- Task prompt
Transcribe each entry below exactly. Pictures do not go in the copy.

Input data section start

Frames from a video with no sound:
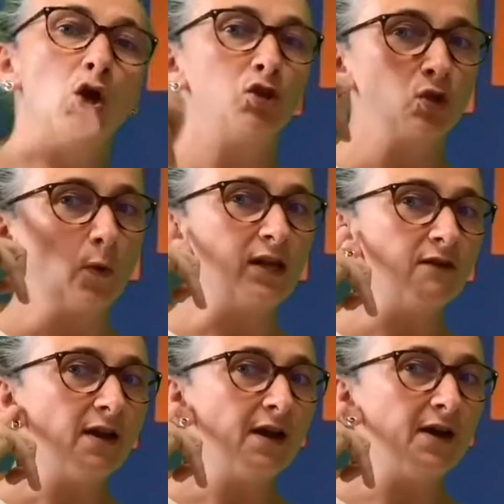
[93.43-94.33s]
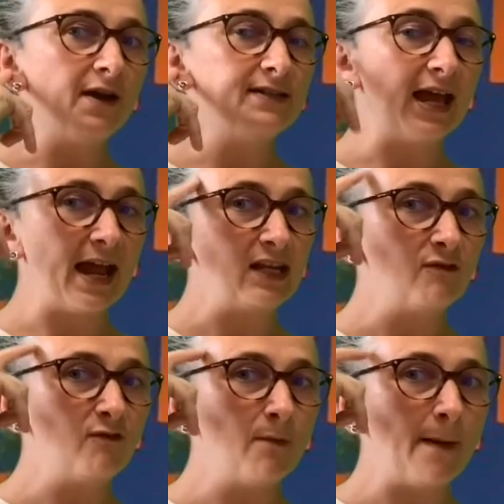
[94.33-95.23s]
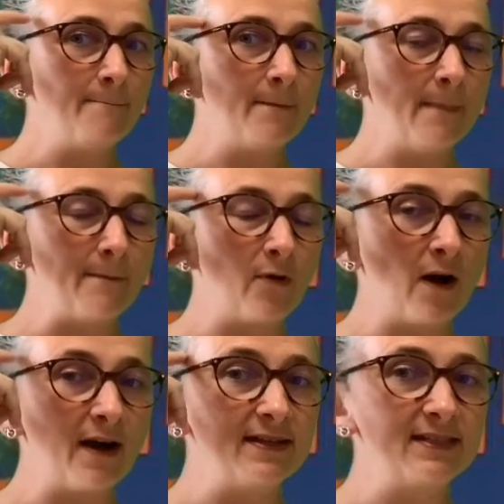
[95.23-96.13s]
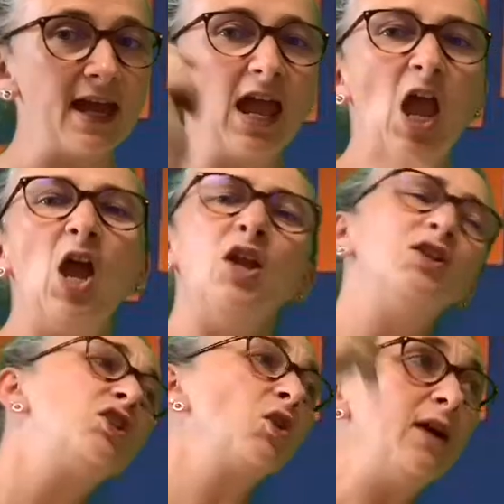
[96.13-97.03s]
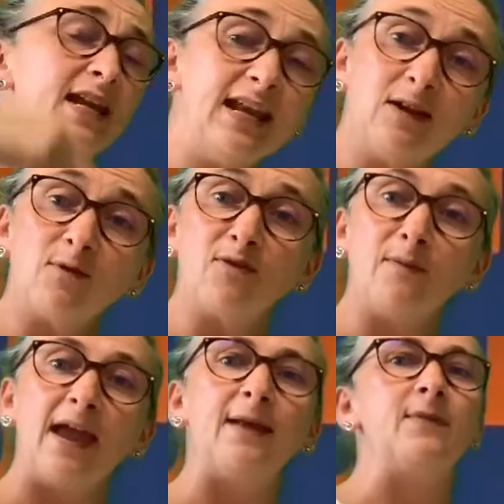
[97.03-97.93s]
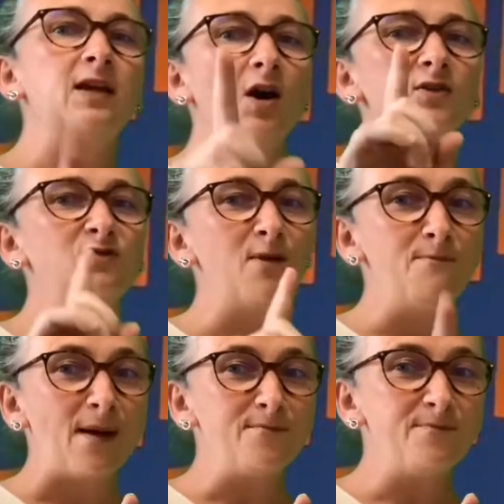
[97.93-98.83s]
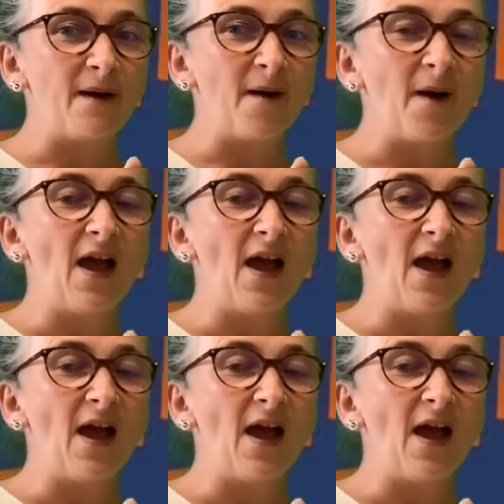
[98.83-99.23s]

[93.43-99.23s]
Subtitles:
So when you've heard it and you've memorised it, join in with me, because remember,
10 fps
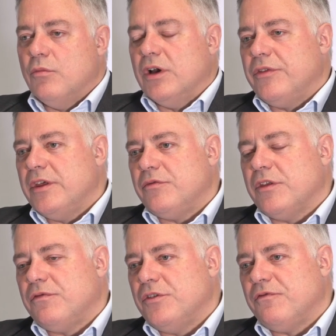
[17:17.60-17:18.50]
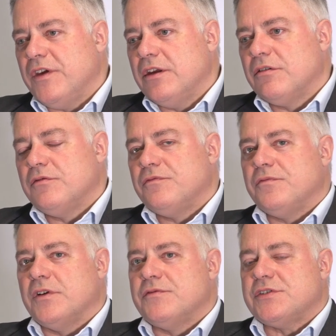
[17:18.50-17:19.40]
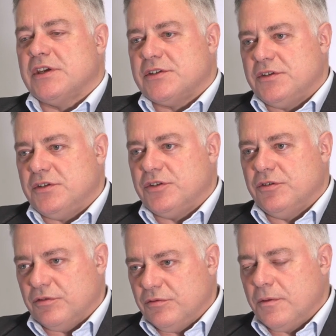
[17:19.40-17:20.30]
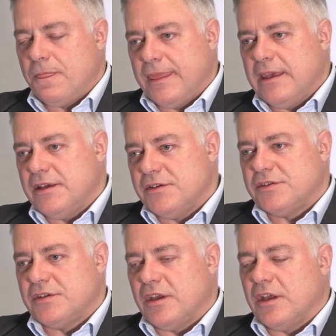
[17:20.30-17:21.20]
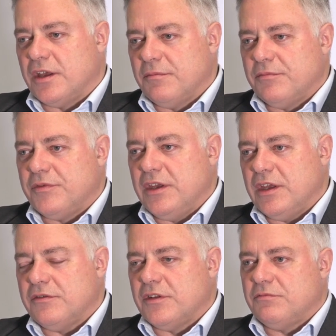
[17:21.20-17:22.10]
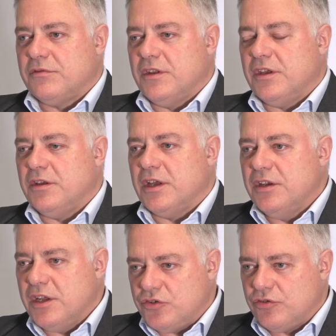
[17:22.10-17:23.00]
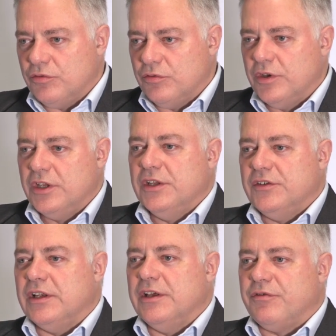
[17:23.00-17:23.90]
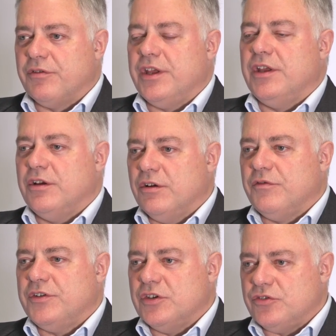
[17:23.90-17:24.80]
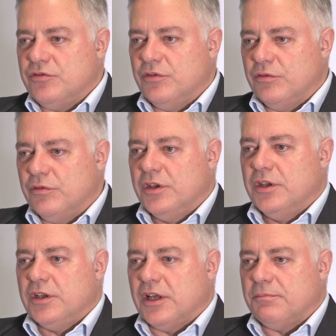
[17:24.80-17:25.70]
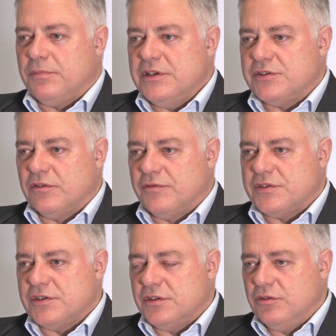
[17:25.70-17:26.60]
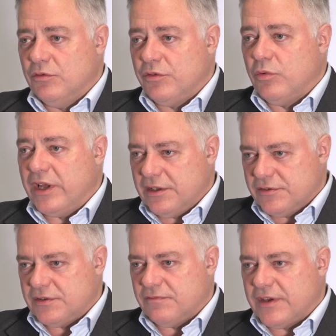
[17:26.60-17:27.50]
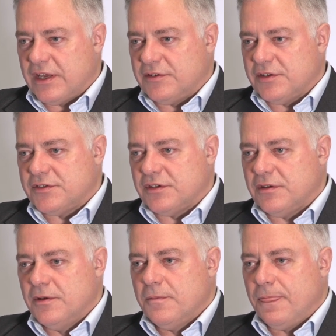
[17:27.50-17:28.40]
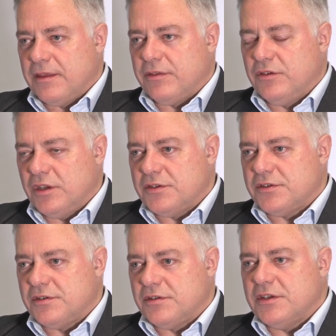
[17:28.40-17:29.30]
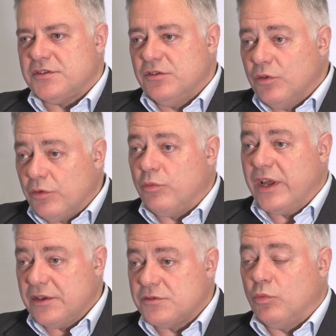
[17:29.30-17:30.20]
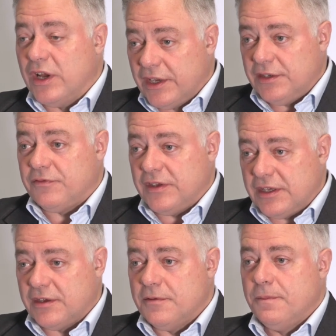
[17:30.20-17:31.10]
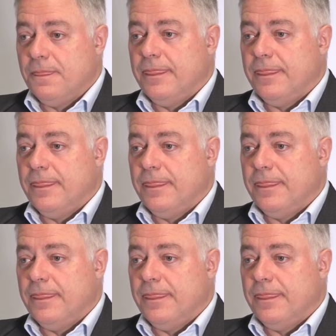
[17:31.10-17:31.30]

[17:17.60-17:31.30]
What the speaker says: Well, the figure of 62 is the initial delivery of additional police officers in North Wales. In fact, it's a North Wales-wide figure.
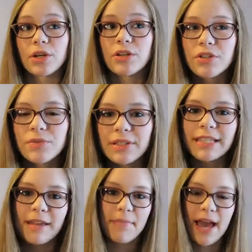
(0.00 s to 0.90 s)
so I couldn't
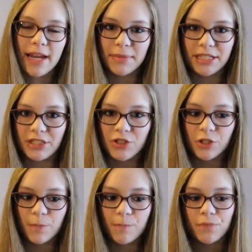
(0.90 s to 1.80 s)
really get mad at my
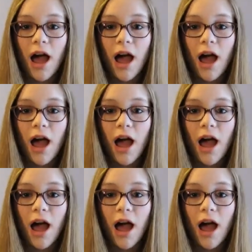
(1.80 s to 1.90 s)
teacher.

Input data section end

- Answer below
Frames from a video with no sound:
[93.43-94.33s]
[94.33-95.23s]
[95.23-96.13s]
[96.13-97.03s]
[97.03-97.93s]
[97.93-98.83s]
[98.83-99.23s]

[93.43-99.23s]
Subtitles:
So when you've heard it and you've memorised it, join in with me, because remember,
10 fps
[17:17.60-17:18.50]
[17:18.50-17:19.40]
[17:19.40-17:20.30]
[17:20.30-17:21.20]
[17:21.20-17:22.10]
[17:22.10-17:23.00]
[17:23.00-17:23.90]
[17:23.90-17:24.80]
[17:24.80-17:25.70]
[17:25.70-17:26.60]
[17:26.60-17:27.50]
[17:27.50-17:28.40]
[17:28.40-17:29.30]
[17:29.30-17:30.20]
[17:30.20-17:31.10]
[17:31.10-17:31.30]

[17:17.60-17:31.30]
What the speaker says: Well, the figure of 62 is the initial delivery of additional police officers in North Wales. In fact, it's a North Wales-wide figure.
(0.00 s to 0.90 s)
so I couldn't
(0.90 s to 1.80 s)
really get mad at my
(1.80 s to 1.90 s)
teacher.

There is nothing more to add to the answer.